Yahoo Releases the Largest-Ever Machine Learning Dataset for Researchers

[+] rodionos|10 years ago|reply

Note that they're sharing this dataset only with *.edu, which is unfortunate for the rest of us. I wish they would allow access to a fraction of the dataset, e.g. 5% of records, for the rest of the community.

[+] hellameta|10 years ago|reply

To clarify from source[1]

TO BE ELIGIBLE TO RECEIVE WEBSCOPE DATA, UNLESS SPECIFIED IN A PARTICULAR DATASET, YOU MUST: Be a faculty member, research employee or student from an accredited university Send the data request from an accredited university .edu or domain name (for international universities) email address

UNLESS SPECIFIED IN A PARTICULAR DATASET, WE ARE NOT ABLE TO SHARE DATA WITH: Commercial entities Employees of commercial entities with university appointment Research institutions not affiliated with a research university

--

[1] http://webscope.sandbox.yahoo.com/

[+] mrfusion|10 years ago|reply

That really sucks. I hate the whole attitude that you need to be a Ph.D. To do research.

[+] dave_sullivan|10 years ago|reply

To yahoo: that seems like an unbelievably lame restriction. Even aside from commercial entities, there are many many people working to improve machine learning with no university affiliation.

You're basically taking something really cool here and shooting yourself in the knee with a shotgun.

I hope other companies don't think open data initiatives count if they're not actually open. If you want to keep your data internal and top secret, totally fine, but open data should be available to anyone or it doesn't count.

Almost yahoo, almost...

Edit:

>> I didn't see the word "open" mentioned once in this article...

Touché sir. Sentiment still stands: "released to researchers" and "released to the public" should not be different things.

[+] Estragon|10 years ago|reply

I imagine you'll be able to torrent it fairly soon.

[+] boomzilla|10 years ago|reply

Would it be suffice with an .edu email, or does one need a formal document from university officials? I tried to click through from the sandbox link, but a Yahoo account is required.

[+] frik|10 years ago|reply

Sad the future of "Yahoo!" (the tech company, not the Alibaba stock) is uncertain. They were always very open with their research. Thinking back to 2008/09 they had the biggest Hadoop clusters, etc. even the first edition of O'Reilys Hadoop books says "Yahoo press".

[+] blazespin|10 years ago|reply

That's really irrelevant here. I think we should focus on what an incredible contribution this is. Perhaps a sign of good things to come from Yahoo.

[+] alceufc|10 years ago|reply

Flickr was -- and maybe still is -- very useful for the computer vision research community.

[+] magicmu|10 years ago|reply

As a brand, I'm honestly impressed that they've lasted through so many sea changes.

[+] BetaCygni|10 years ago|reply

I'm torn. I love open data, but I fully expect that someone will (partially) deanonymize this.

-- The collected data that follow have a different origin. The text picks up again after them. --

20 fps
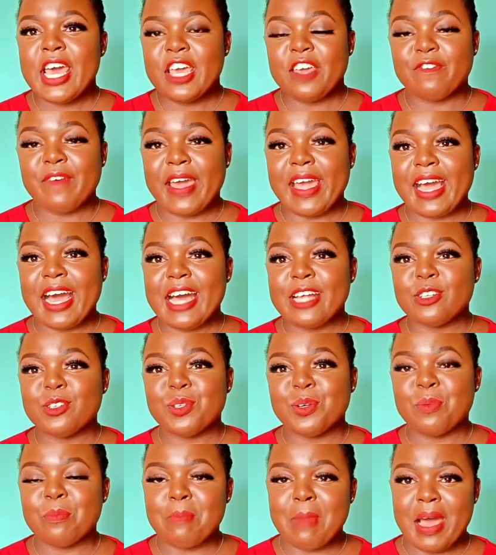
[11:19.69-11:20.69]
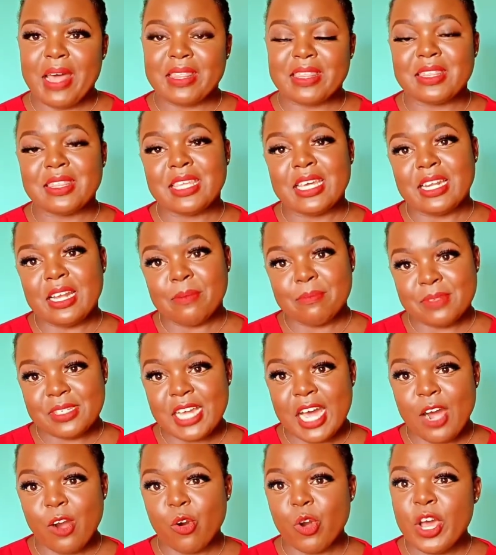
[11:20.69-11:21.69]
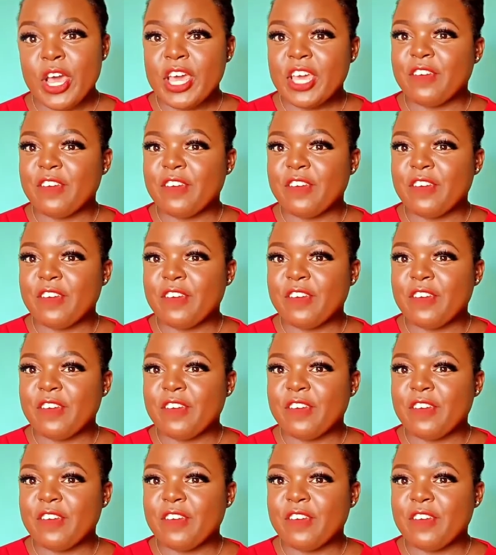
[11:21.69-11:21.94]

if I can't do math, then I'm dull.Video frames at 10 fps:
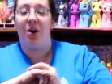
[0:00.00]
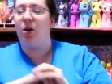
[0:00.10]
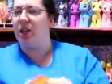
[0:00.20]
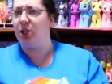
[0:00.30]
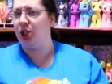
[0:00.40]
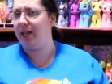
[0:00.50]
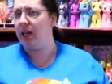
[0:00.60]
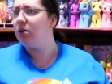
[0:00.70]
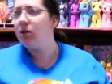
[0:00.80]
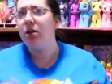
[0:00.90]
Or
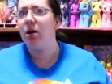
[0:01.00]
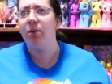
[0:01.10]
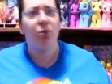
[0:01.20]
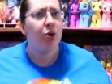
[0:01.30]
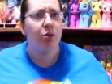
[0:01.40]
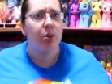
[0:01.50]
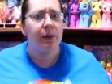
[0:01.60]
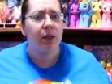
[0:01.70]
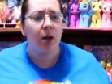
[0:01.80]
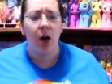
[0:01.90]
she, you know, a mushroom would
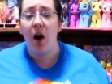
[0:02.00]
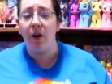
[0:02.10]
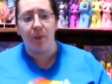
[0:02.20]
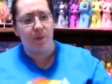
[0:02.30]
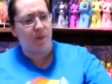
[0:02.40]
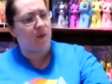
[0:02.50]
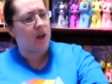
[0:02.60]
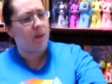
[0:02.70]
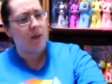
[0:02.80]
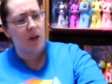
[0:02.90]
be a
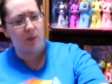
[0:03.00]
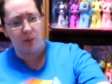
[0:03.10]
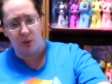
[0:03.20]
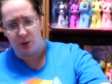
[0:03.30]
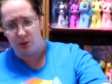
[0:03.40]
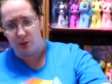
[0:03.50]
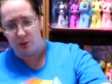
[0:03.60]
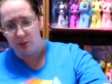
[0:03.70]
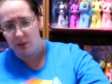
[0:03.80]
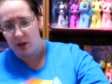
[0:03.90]
female
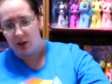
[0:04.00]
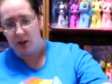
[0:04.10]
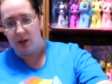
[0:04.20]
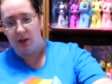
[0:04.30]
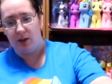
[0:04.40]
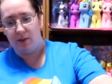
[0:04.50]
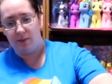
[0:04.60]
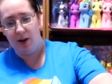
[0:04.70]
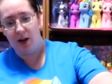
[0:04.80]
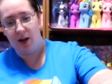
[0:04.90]
mushroom.
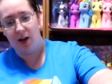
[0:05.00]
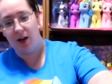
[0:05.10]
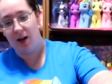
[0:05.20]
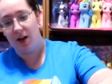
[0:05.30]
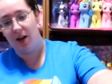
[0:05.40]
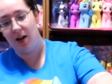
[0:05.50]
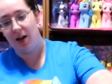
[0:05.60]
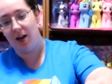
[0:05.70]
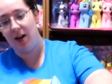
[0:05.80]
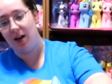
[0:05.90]

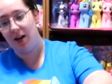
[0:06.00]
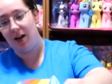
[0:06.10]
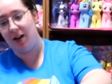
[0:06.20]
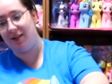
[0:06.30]
Ah!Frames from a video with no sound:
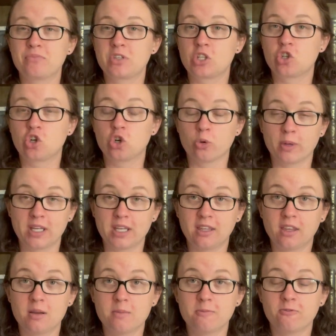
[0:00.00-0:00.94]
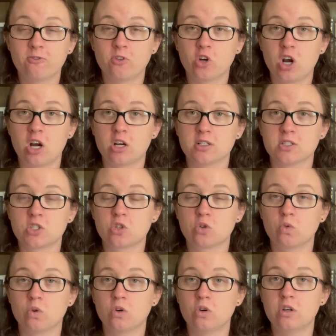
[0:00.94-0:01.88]
curriculum for our
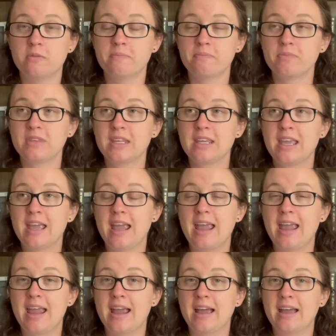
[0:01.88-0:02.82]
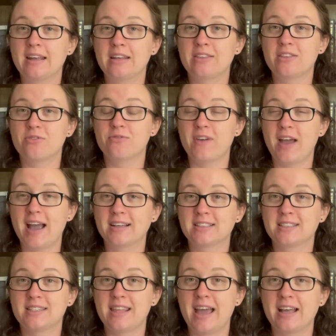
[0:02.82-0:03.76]
school. And the
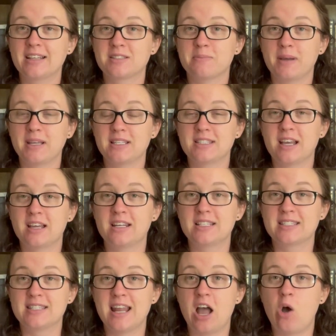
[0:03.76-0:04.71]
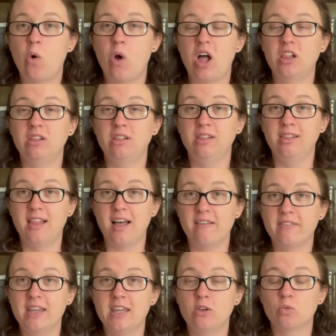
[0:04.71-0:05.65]
fact that my son is now
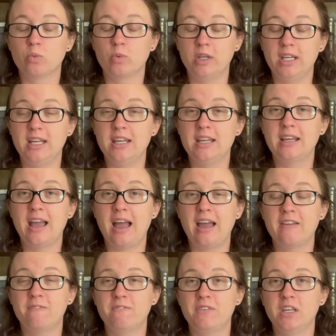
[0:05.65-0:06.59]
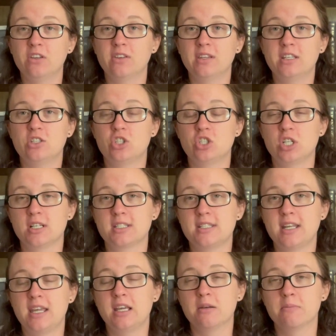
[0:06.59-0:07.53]
loving reading, I feel is just
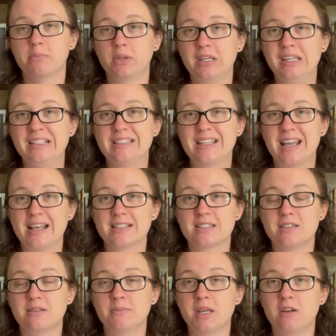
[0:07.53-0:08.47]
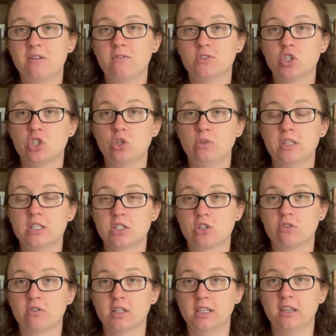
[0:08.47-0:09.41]
a complete testament to this
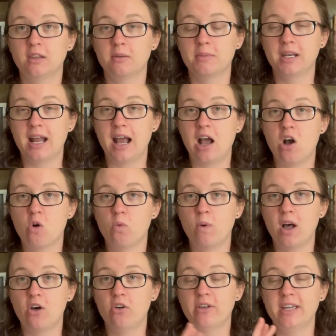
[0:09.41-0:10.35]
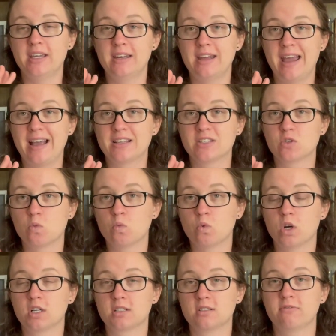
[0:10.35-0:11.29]
curriculum and how well it has
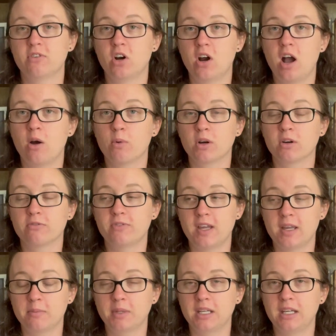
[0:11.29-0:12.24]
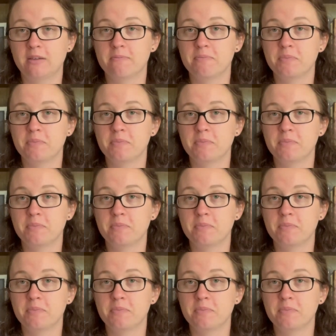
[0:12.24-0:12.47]
worked for our family.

[+] rectang|10 years ago|reply

I share your concern.

Once data like this is deanonymized, it's out there forever -- there's no going back to fix it like you would a software bug. So you need perfect understanding and provable security at release time to guaranteed safety into the indefinite future. That's not an easy constraint to satisfy.

[+] japaw|10 years ago|reply

Probobly. Hopefully so have they learned from the fallout from the AOL search log case ( https://en.wikipedia.org/wiki/AOL_search_data_leak ). That case was certainly a big mess.

[+] fweespeech|10 years ago|reply

Yep, and this is why stuff like this should have a formal opt-in process.

[+] mooreds|10 years ago|reply

It is actually 1.5TB compressed. Direct link to the dataset:

http://webscope.sandbox.yahoo.com/catalog.php?datatype=r&did...

"The dataset may be used by researchers to validate recommender systems, collaborative filtering methods, context-aware learning, large-scale learning algorithms, transfer learning, user behavior modeling, content enrichment and unsupervised learning methods."

Edit: added quote

[+] glxc|10 years ago|reply

13.5 TB - that is pretty huge!

Great to get some truly "Big Data" sets out there. I consider "Big Data" to be data that can't be conventionally processed on a commodity machine, else it's just analytics

Yahoo must be applauded for supplying various data sets and helping progress machine learning research

[+] collyw|10 years ago|reply

I saw a course advertised in my email yesterday. Big data with MySQL. The description talked about queries and aggregate functions. That isn't big data - that's just "using a database" before the term "big data" appeared in the mainstream.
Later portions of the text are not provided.